Goal of the exercise -
Dropping every picture, set down exactly the lines in the entries below, starting with the line with "[0:00.00-0:01.07]" and going on through the line with "[0:04.00-0:04.85]".

Dataset records -
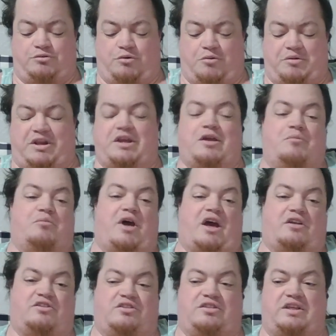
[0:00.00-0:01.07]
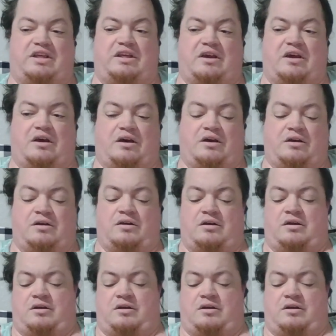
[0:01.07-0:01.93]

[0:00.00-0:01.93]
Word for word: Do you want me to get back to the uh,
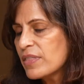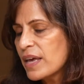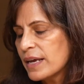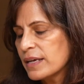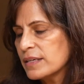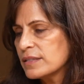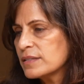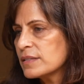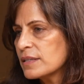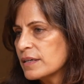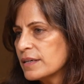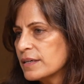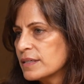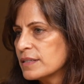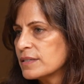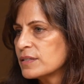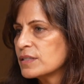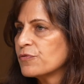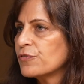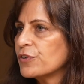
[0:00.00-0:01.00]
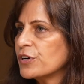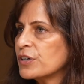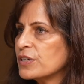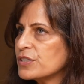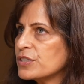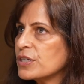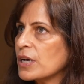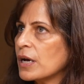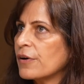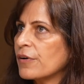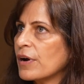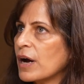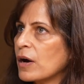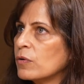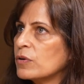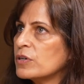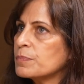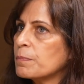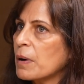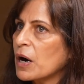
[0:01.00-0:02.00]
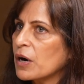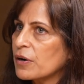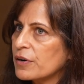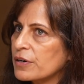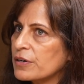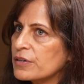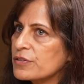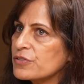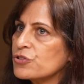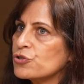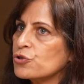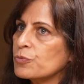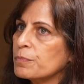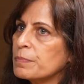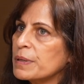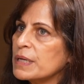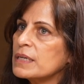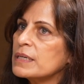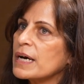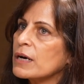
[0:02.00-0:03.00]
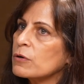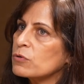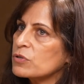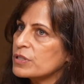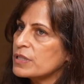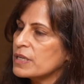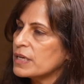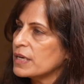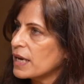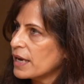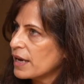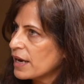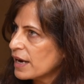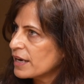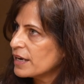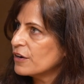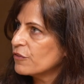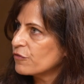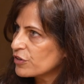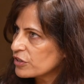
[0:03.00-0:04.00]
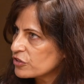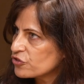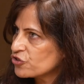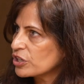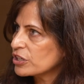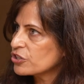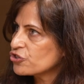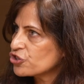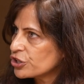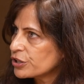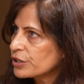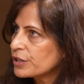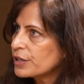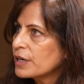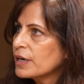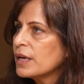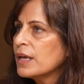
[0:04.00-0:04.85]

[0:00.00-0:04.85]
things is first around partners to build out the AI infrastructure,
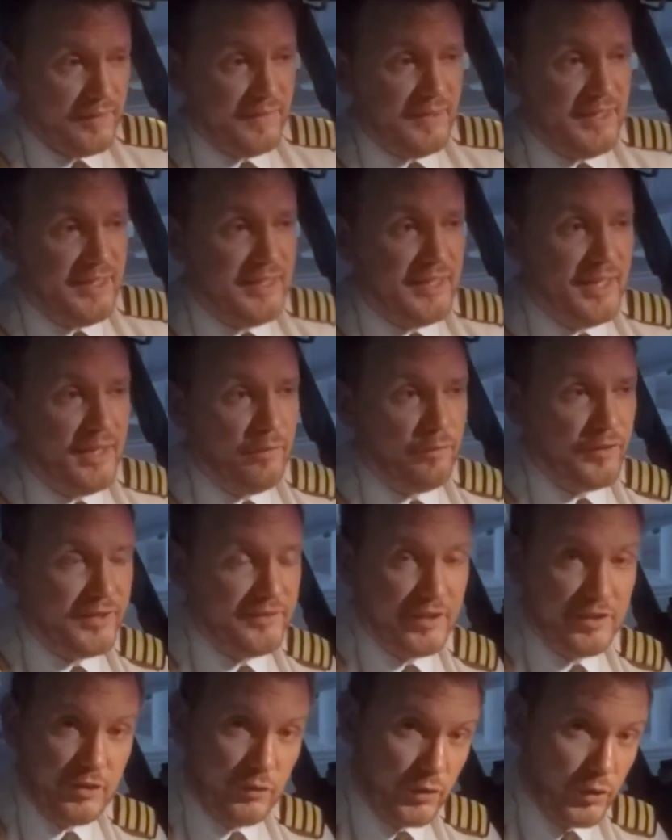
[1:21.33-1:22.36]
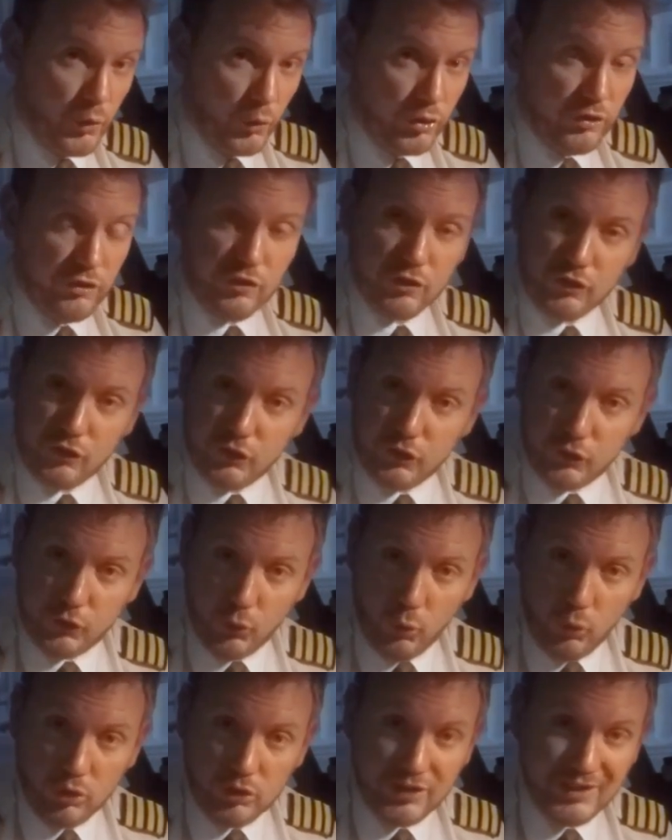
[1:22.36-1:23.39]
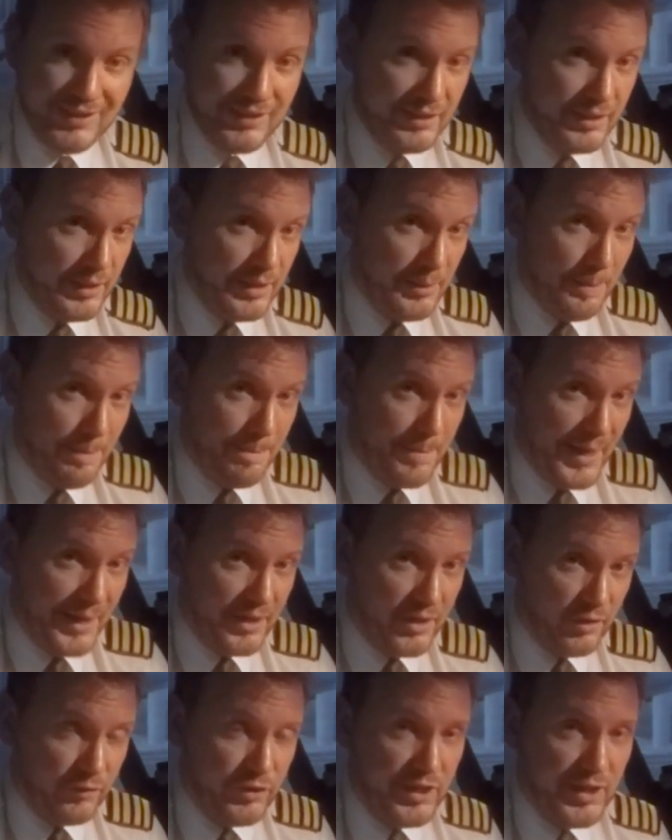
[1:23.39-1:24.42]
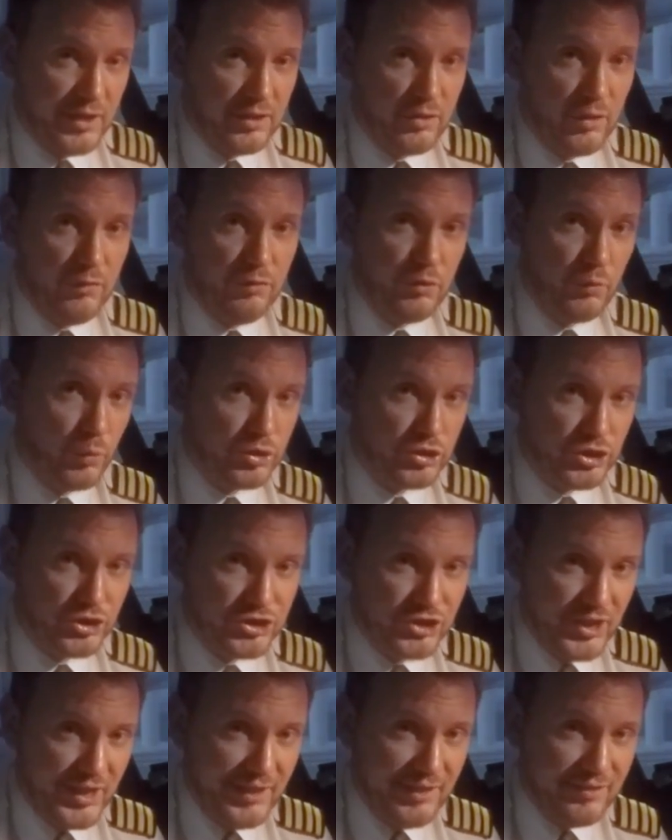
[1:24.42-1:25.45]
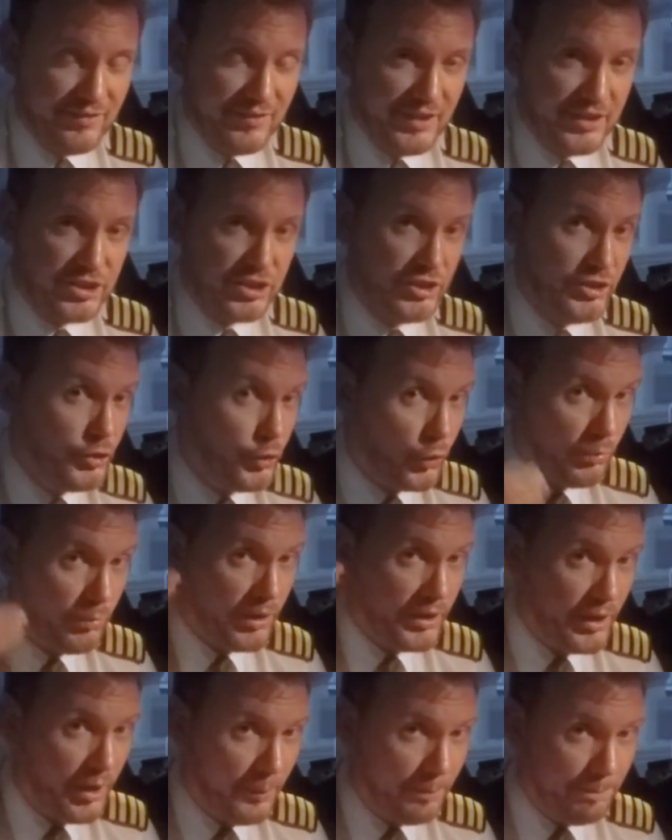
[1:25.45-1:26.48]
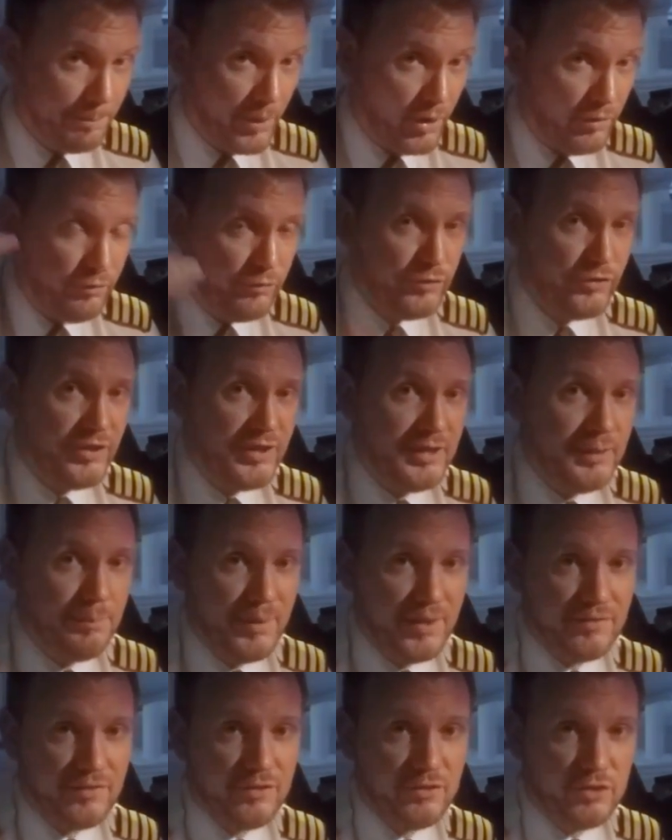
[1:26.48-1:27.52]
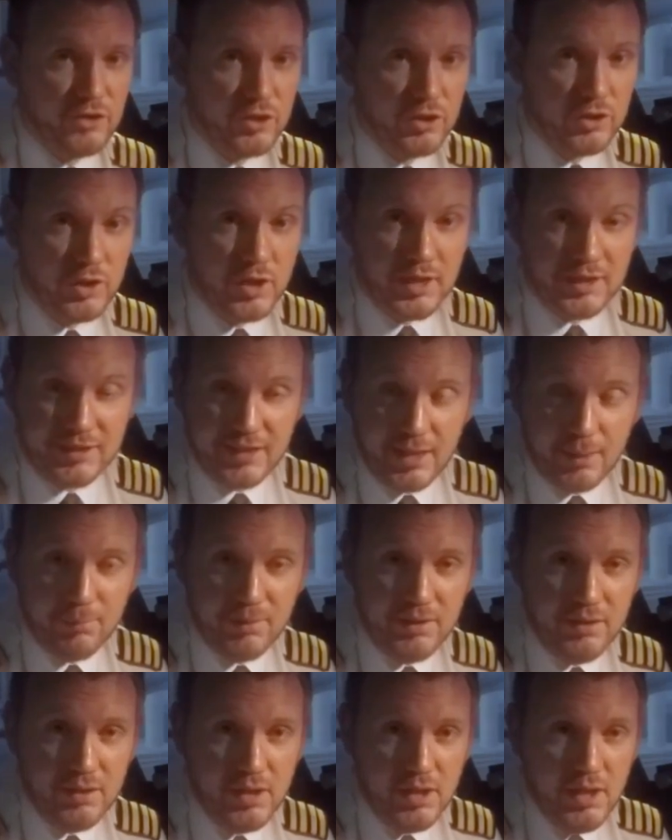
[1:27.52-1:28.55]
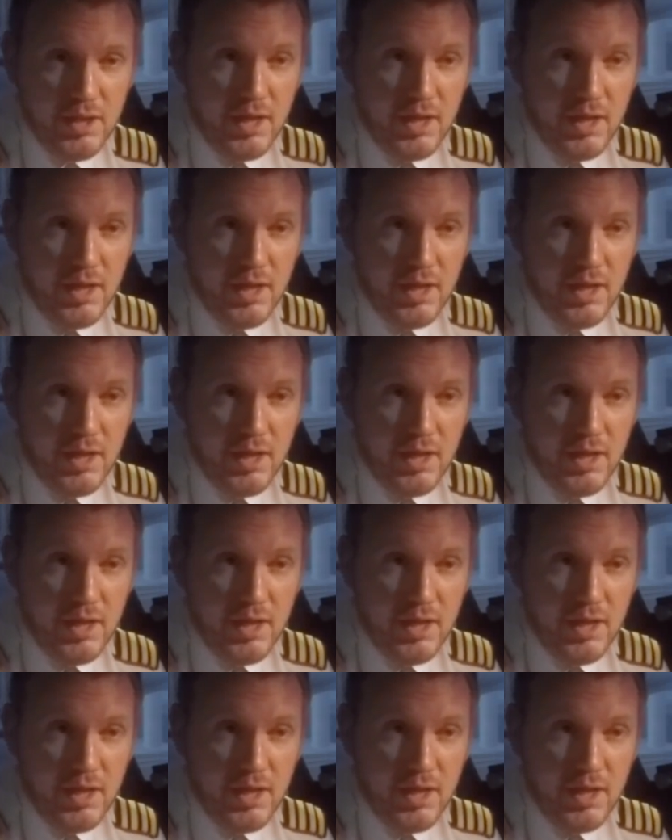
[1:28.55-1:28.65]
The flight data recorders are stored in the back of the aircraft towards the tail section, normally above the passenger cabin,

---

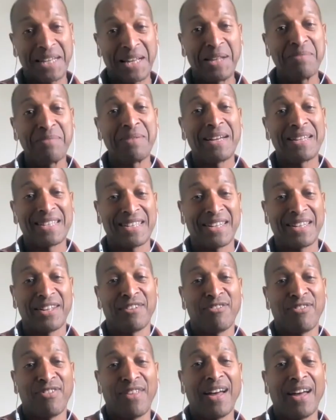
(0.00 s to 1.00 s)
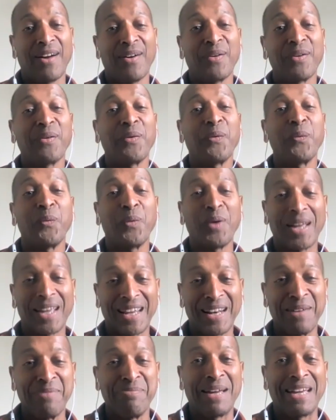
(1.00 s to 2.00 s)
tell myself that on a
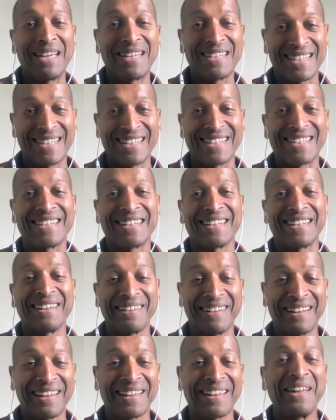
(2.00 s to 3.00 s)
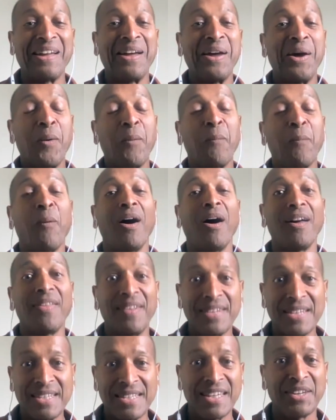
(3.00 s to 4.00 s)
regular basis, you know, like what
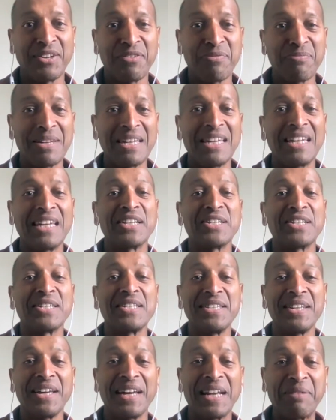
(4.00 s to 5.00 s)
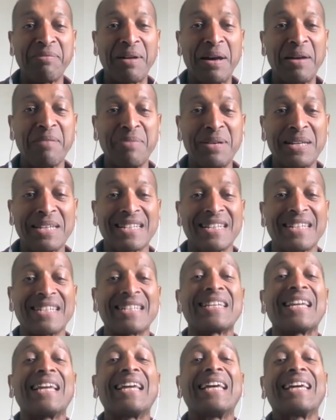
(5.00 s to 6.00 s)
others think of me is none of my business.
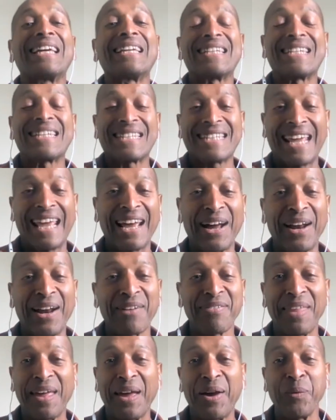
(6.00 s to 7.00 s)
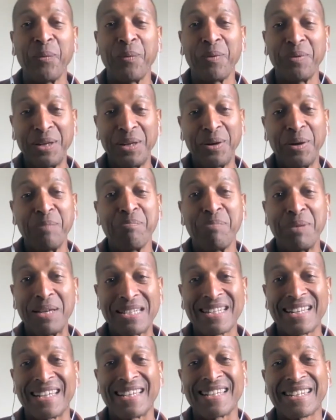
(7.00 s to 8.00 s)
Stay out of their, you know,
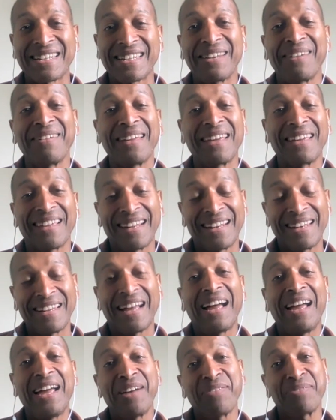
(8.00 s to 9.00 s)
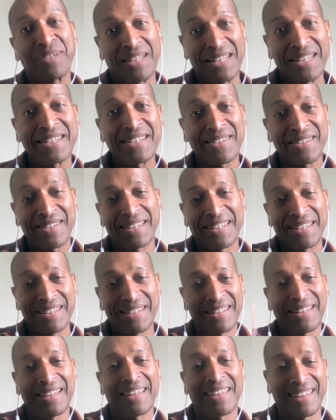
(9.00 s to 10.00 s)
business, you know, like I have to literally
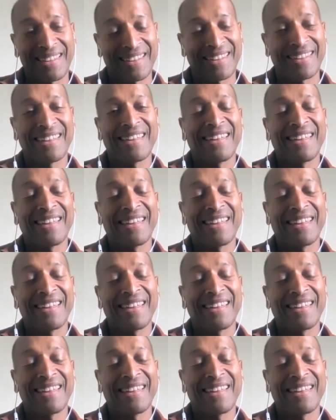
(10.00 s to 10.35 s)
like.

Task answer -
[0:00.00-0:01.07]
[0:01.07-0:01.93]

[0:00.00-0:01.93]
Word for word: Do you want me to get back to the uh,
[0:00.00-0:01.00]
[0:01.00-0:02.00]
[0:02.00-0:03.00]
[0:03.00-0:04.00]
[0:04.00-0:04.85]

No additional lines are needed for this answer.